Posted by: Sparc | May 16, 2007 2:04 AM

4

So we are expected to do a job and exercise at the same time :o(

Posted by: Chris' Wills | May 16, 2007 3:31 AM

5
That sounds like a lot of work. Who would go for that when it's so much easier to pump yourself up with synthol? Posted by: Mustafa Mond, FCD | May 15

Thanks for the link; I was confused as my immediated thought was, isn't that what they serve in Quark's Bar.

Posted by: Chris' Wills | May 16, 2007 3:35 AM

6

Hmm, not sure how well that would work for me. Usually about ten minutes in I'm sweating like a sprinkler--some of that would likely flood the keyboard and short it out.

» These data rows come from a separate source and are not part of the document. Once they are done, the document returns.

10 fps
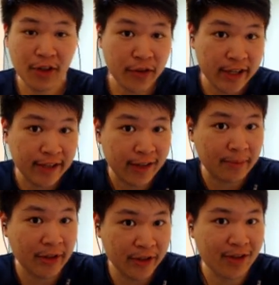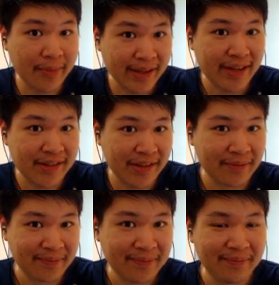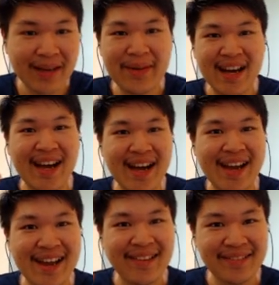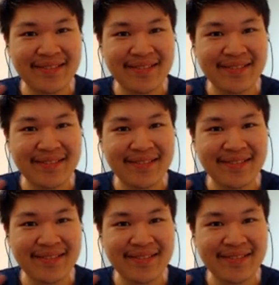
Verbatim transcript: Don't forget to let me know in the comment section. Bye-bye!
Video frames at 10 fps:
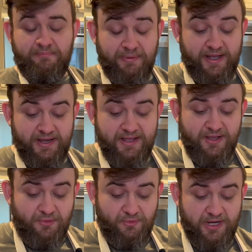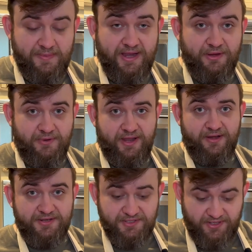But we're going to make it right
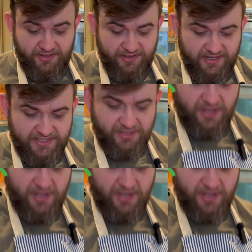here. So here it is.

There is the advantage that nobody would ever ask me to a meeting a second time.

Posted by: david rickel | May 16, 2007 12:32 PM

7

Why not hook the treadmill up so that it is part of the power supply? The only trouble in real life, those brainiacs will probably come up with ways to outsmart attempts to make them do unnecessary physical activity. Kind of like the human mind/body does. Which is what has brought to this point in evolution, ironic isn't it?

Posted by: B.Adu | May 16, 2007 1:03 PM

8

If only they had a "bench" option for this contraption it would be perfect. On the other hand, my dexterity is impaired enough as it is by excess caffeine intake to increase it by jogging while on the bench.